Usually they high-ball the number, because they perpetually ask for money for crises they define and intend to solve.
However, sometimes they might be accurate, as here.
KTM,
That is about $45,000 per household. Looks like it is pitchfork time to me!
Regards,
Well, if you have a wife and three kids it's $60k... Add to that what we spent on Iraq and the rest and that family owes way over $100k for the sins of the past eight years. Add to that the cost to replace the energy infrastructure of this country with renewables and they will have to cough up well over $200k. Add in social security and health care projections and now our family of five looks at costs of half a million or more.
I would say it's less pitchfork than shovel time. Break out the tools, boys and girls, you are in a mighty deep hole here and if you don't start filling it in, soon, you will never see the light, again.
This was planned. There were warnings all over the place. Where did they take all of the money made off these bets? They did it blatantly and now we are being told it is our fault?
"Abstract" is the right word, Sheldon.
Basically, the question now standing before the world financial community is this: "will you let me swindle you? Will you honor my fraudulent securities and thereby drain your national treasury dry?"

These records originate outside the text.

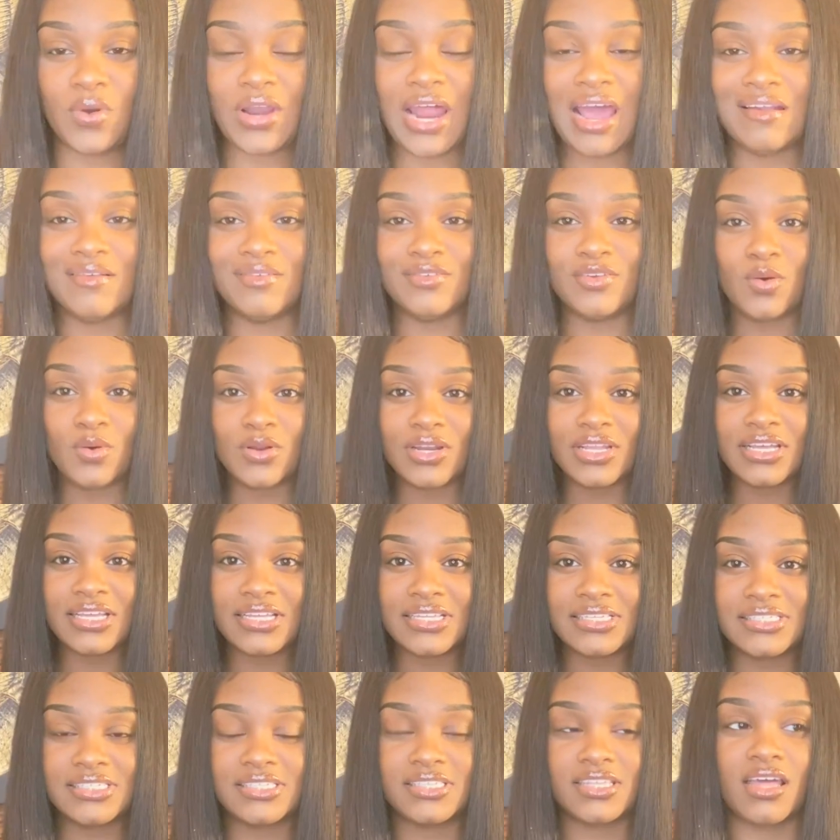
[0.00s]
I
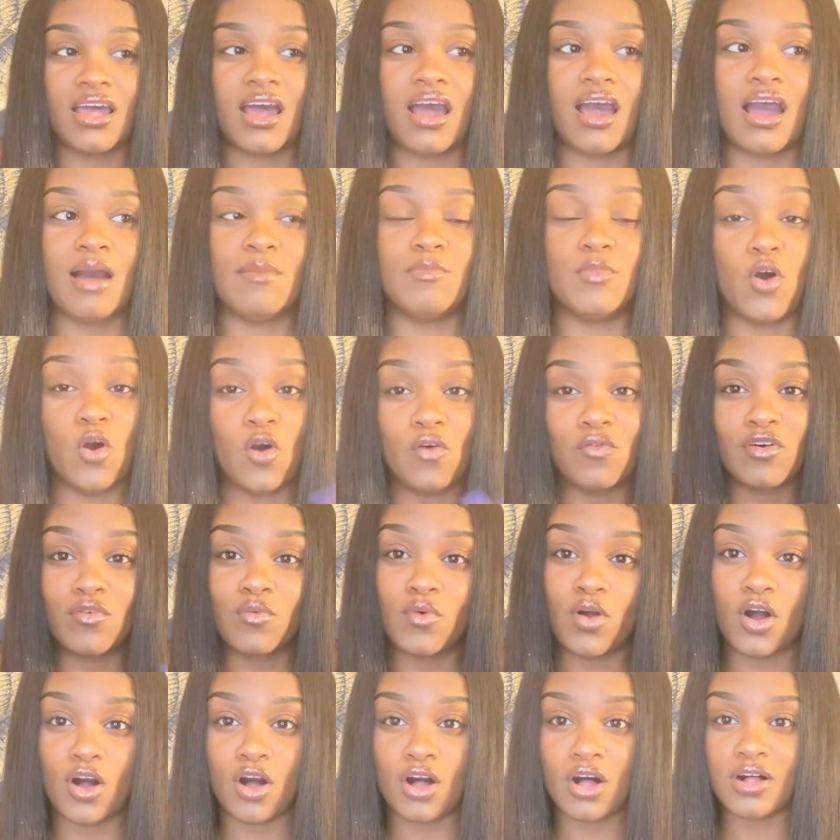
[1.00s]
noticed
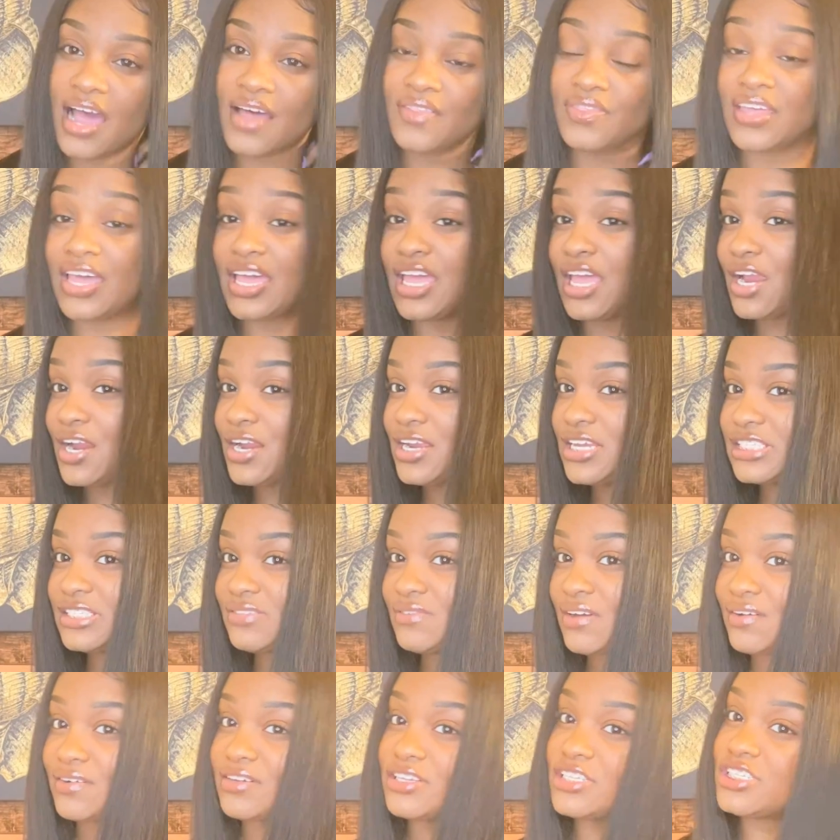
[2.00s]
overall, the hair is
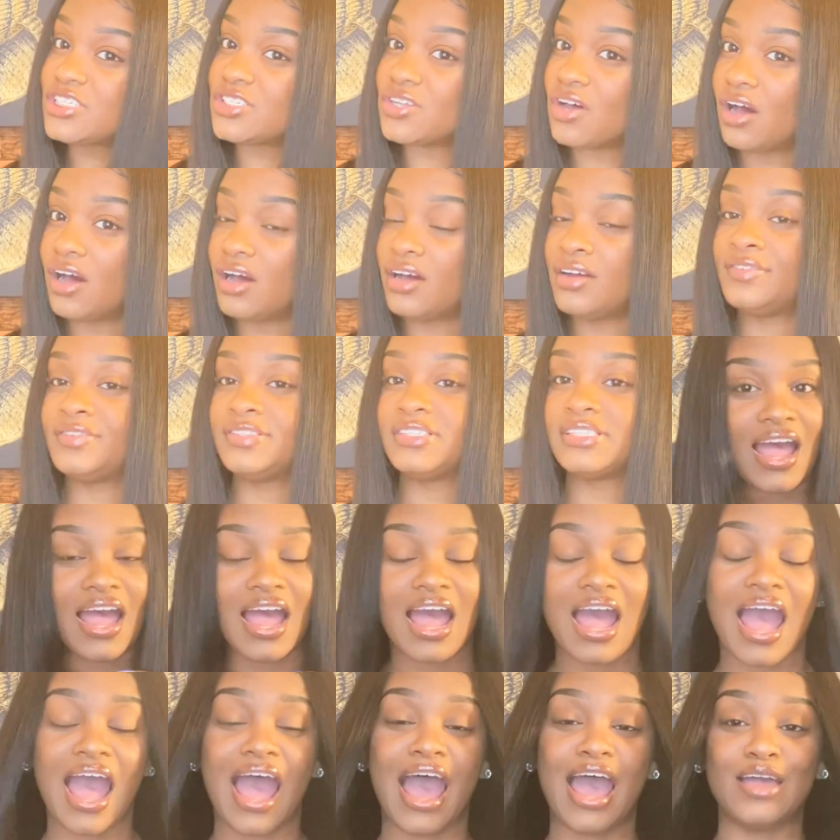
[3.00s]
very soft.
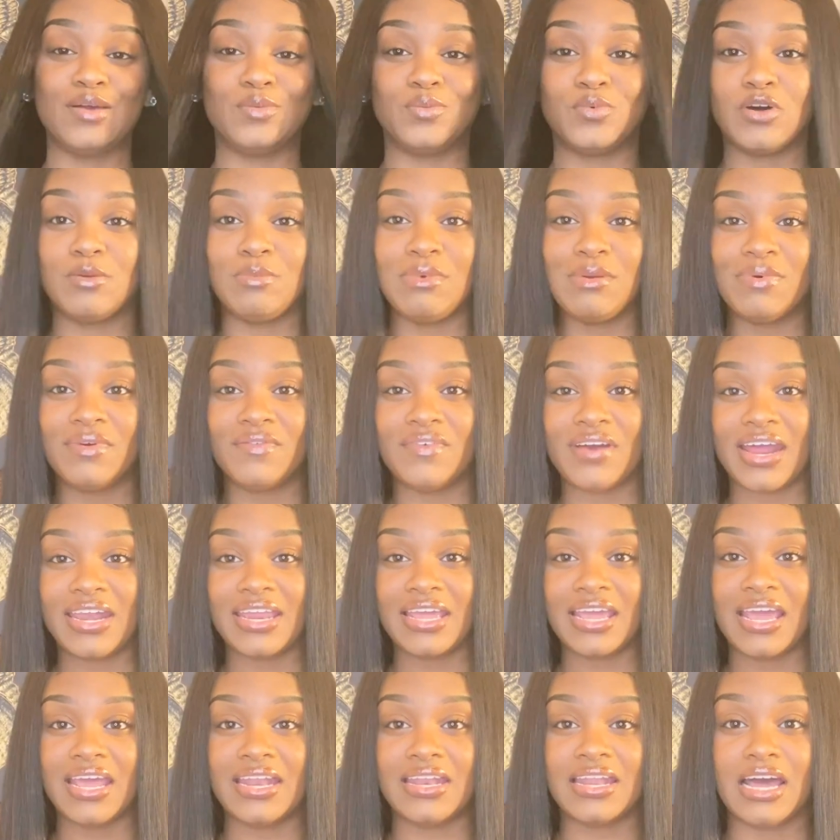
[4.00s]
I will be
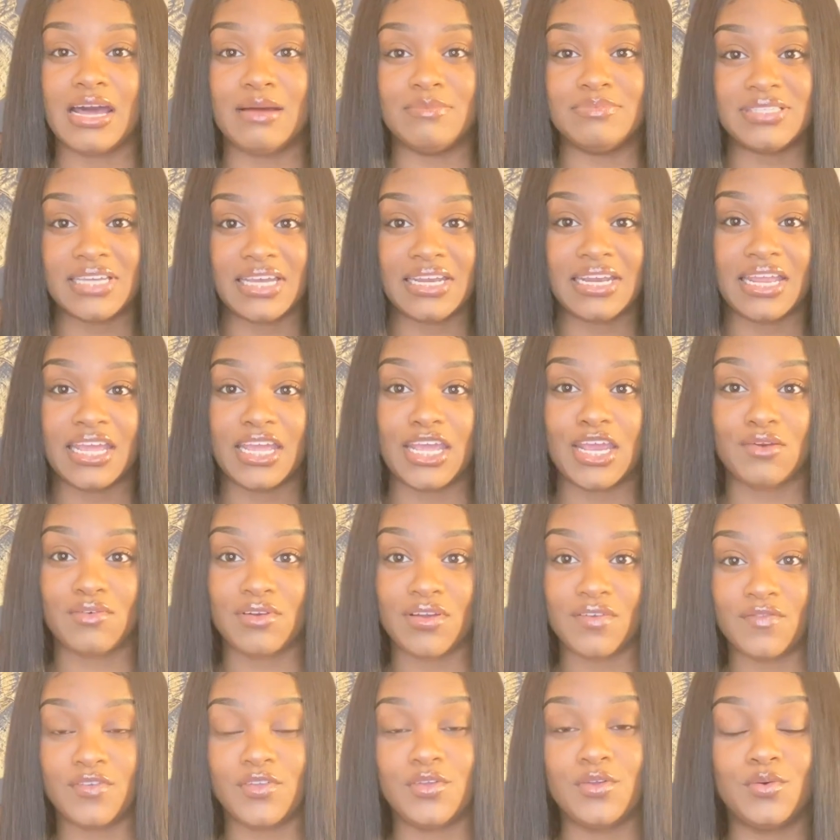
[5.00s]
providing an updated hair
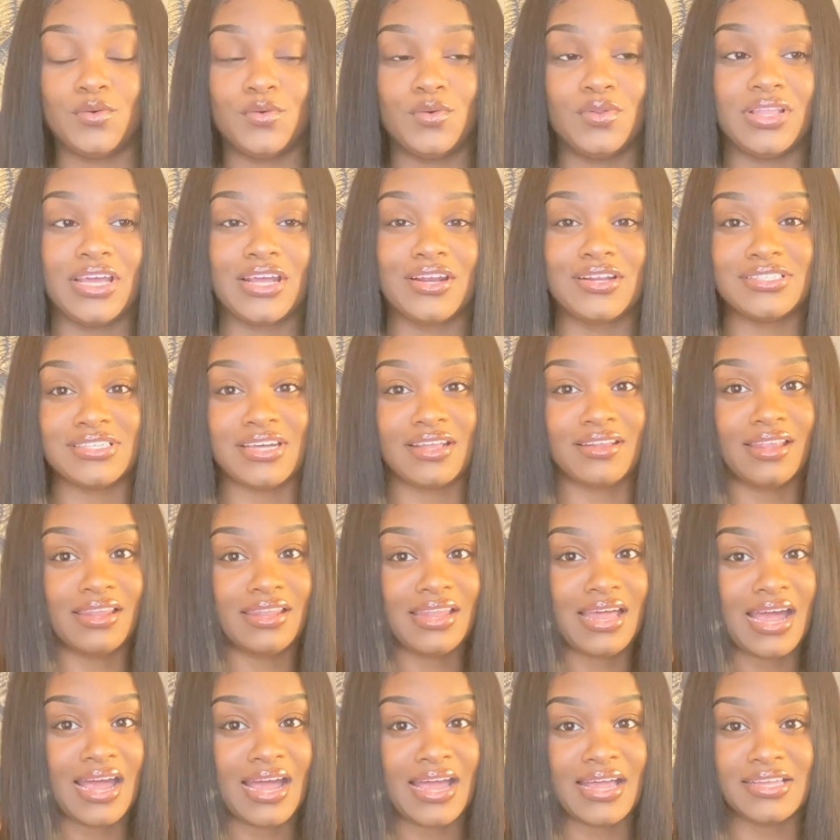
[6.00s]
review later down the
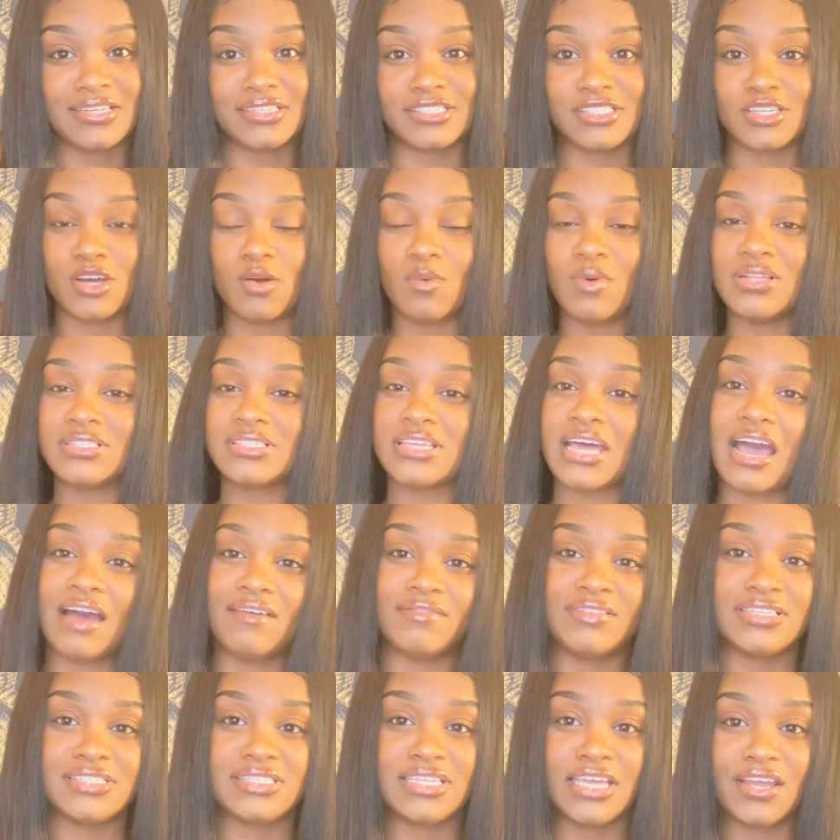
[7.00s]
line, so once I
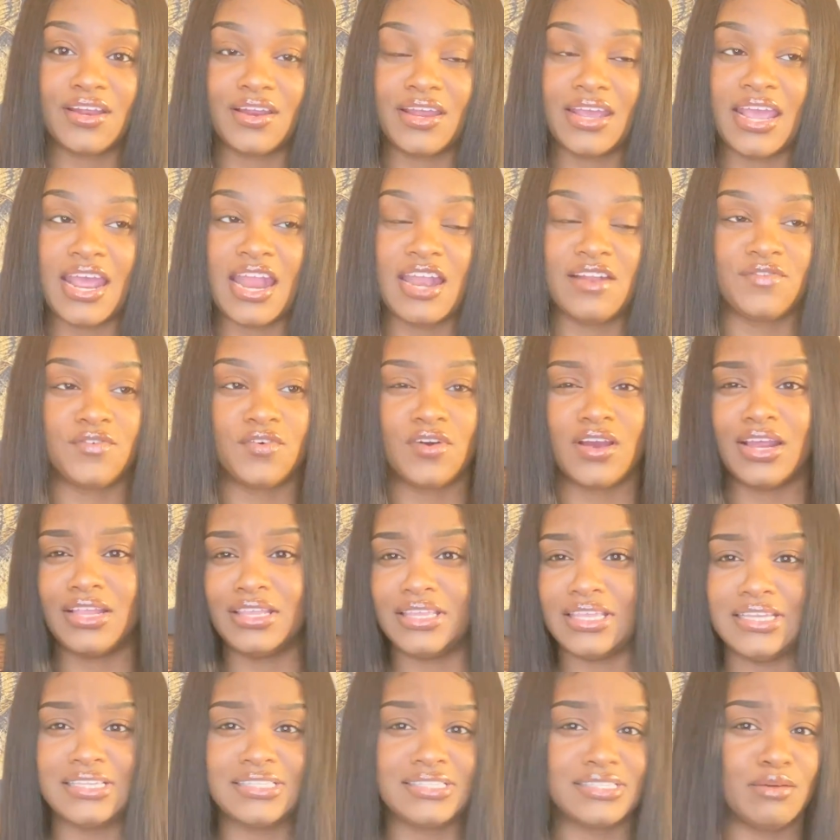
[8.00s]
have this hair in for at
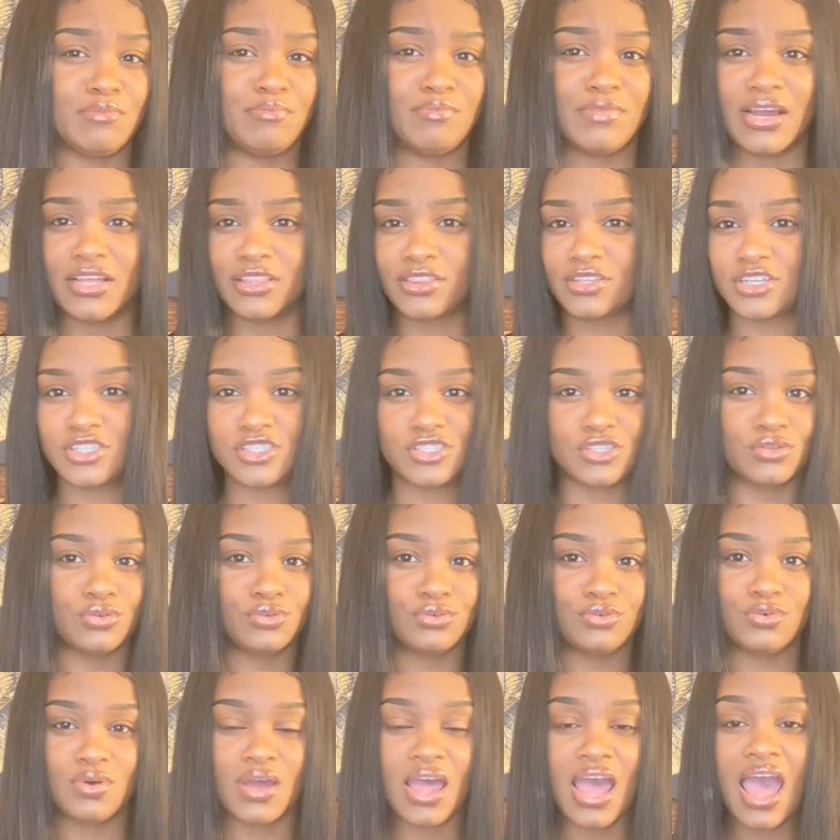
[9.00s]
least a month or
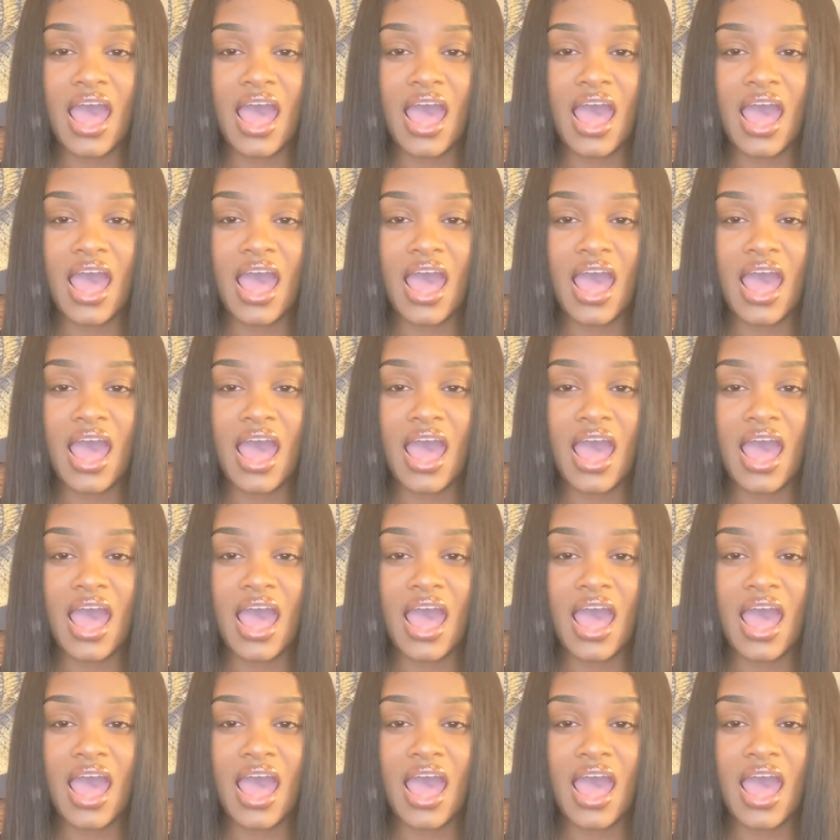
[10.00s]
two,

I use the word "swindle" quite deliberately, because that's precisely what this thing is. Paper (actually, mere electronic records in a database somewhere) was generated with a "face value" of some arbitrary number of trillions of dollars. This paper ostensibly represents a negotiable promise to collect on someone else's obligation ... or to collect premiums against the default of that obligation. Under proper circumstances, those securities would indeed be useful and legitimate. But these are not proper circumstances. The promises were false, and willfully made with the intent to deceive.
Nothing less than the US Federal Government willingly stepped in to assist in the scam, by repealing laws that were designed to protect against it, AND by passing laws which declared the practices to be "un-regulatable" either as insurance or as gambling. (My, what a peculiar piece of legislation ...!)
And now, the rest of the world is being told to take the bait. . .
I hope that they will recall what a certain Allied commander told a certain German commander during the Battle of the Bulge . . .
That's it? Phew... that's not so bad. It's about $15,000 per US citizen. Can someone tell me where I can pay my share? And if you guys need a line of credit to pay yours... I might be able to help for a low interest rate of, say, 16% per year.